◆ Exercise goal: Word for word, copy out the data below, omitting pictures.

(Recorded data)
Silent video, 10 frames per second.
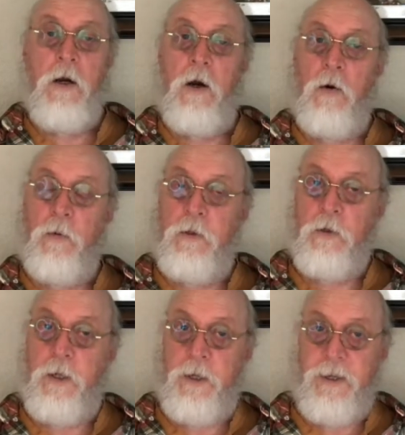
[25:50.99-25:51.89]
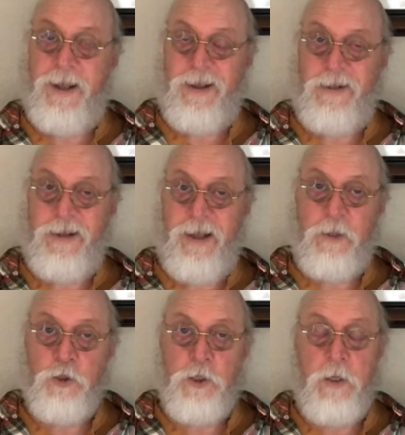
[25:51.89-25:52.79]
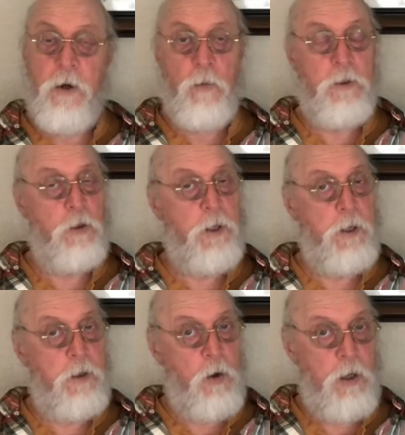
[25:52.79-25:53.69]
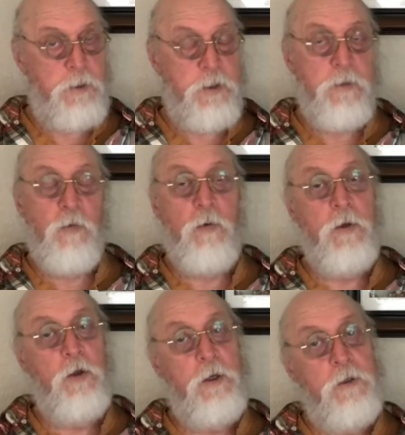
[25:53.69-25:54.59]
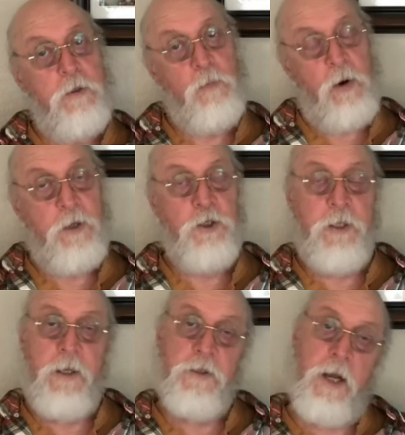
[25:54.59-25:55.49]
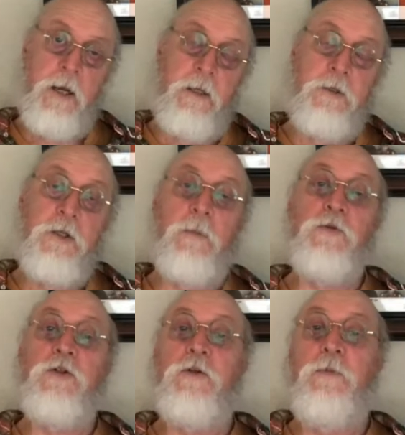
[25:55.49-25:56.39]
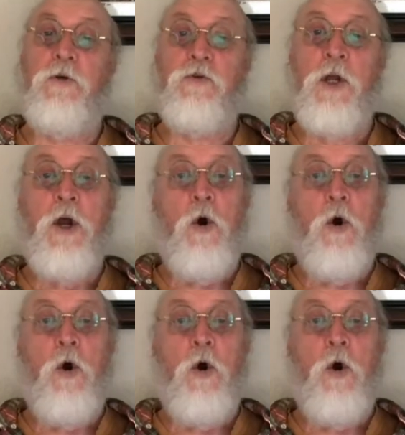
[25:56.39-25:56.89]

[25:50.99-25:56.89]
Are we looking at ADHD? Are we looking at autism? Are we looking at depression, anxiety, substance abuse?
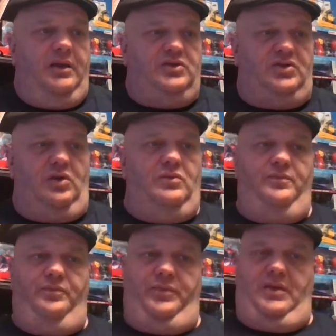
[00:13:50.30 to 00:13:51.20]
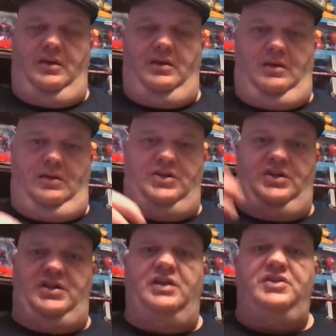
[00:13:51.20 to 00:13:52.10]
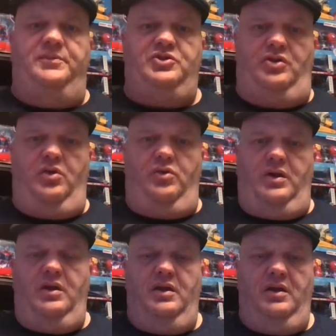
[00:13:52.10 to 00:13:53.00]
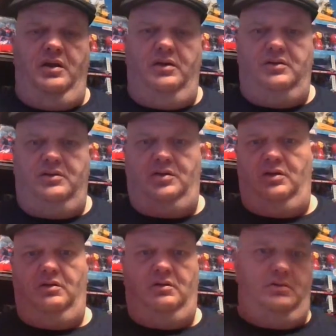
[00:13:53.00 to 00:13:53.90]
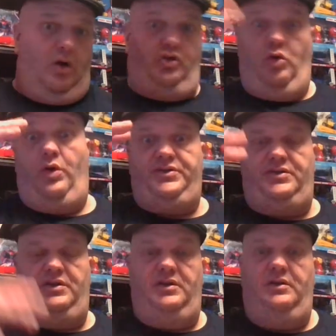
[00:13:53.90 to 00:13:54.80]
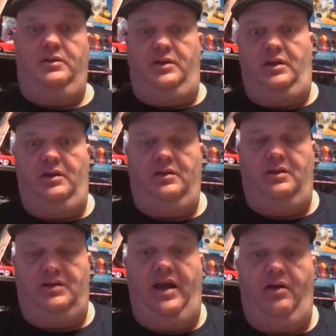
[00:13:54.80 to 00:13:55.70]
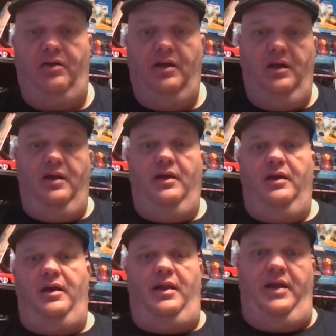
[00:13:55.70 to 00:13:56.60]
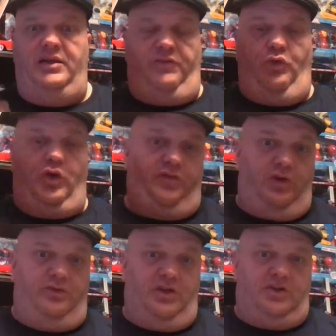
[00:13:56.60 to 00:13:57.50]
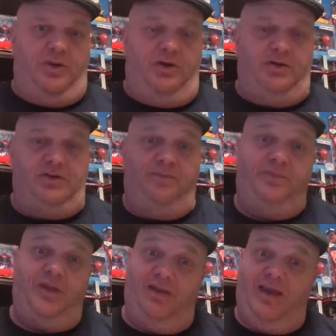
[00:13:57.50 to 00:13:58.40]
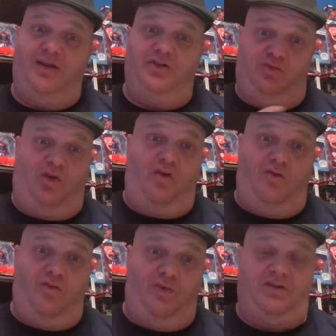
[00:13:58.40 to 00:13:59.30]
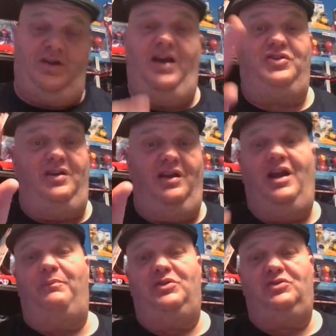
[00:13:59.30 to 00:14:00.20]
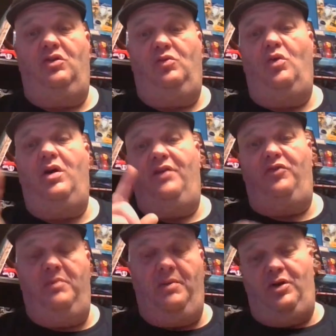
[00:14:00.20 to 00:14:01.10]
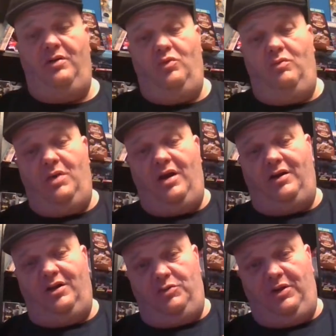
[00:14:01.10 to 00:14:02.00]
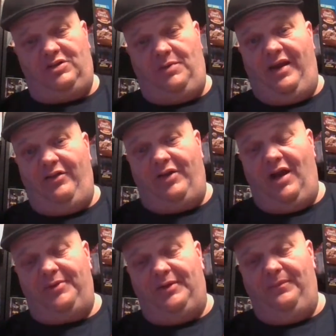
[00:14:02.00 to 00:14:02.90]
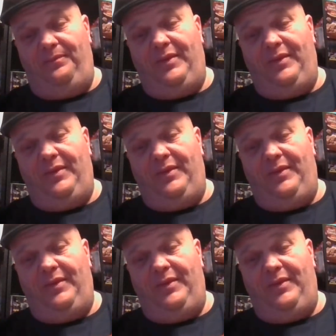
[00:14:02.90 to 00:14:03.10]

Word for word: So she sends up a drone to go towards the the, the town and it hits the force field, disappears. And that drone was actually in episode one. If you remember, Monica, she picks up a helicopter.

◆ Answer to this exercise:
Silent video, 10 frames per second.
[25:50.99-25:51.89]
[25:51.89-25:52.79]
[25:52.79-25:53.69]
[25:53.69-25:54.59]
[25:54.59-25:55.49]
[25:55.49-25:56.39]
[25:56.39-25:56.89]

[25:50.99-25:56.89]
Are we looking at ADHD? Are we looking at autism? Are we looking at depression, anxiety, substance abuse?
[00:13:50.30 to 00:13:51.20]
[00:13:51.20 to 00:13:52.10]
[00:13:52.10 to 00:13:53.00]
[00:13:53.00 to 00:13:53.90]
[00:13:53.90 to 00:13:54.80]
[00:13:54.80 to 00:13:55.70]
[00:13:55.70 to 00:13:56.60]
[00:13:56.60 to 00:13:57.50]
[00:13:57.50 to 00:13:58.40]
[00:13:58.40 to 00:13:59.30]
[00:13:59.30 to 00:14:00.20]
[00:14:00.20 to 00:14:01.10]
[00:14:01.10 to 00:14:02.00]
[00:14:02.00 to 00:14:02.90]
[00:14:02.90 to 00:14:03.10]

Word for word: So she sends up a drone to go towards the the, the town and it hits the force field, disappears. And that drone was actually in episode one. If you remember, Monica, she picks up a helicopter.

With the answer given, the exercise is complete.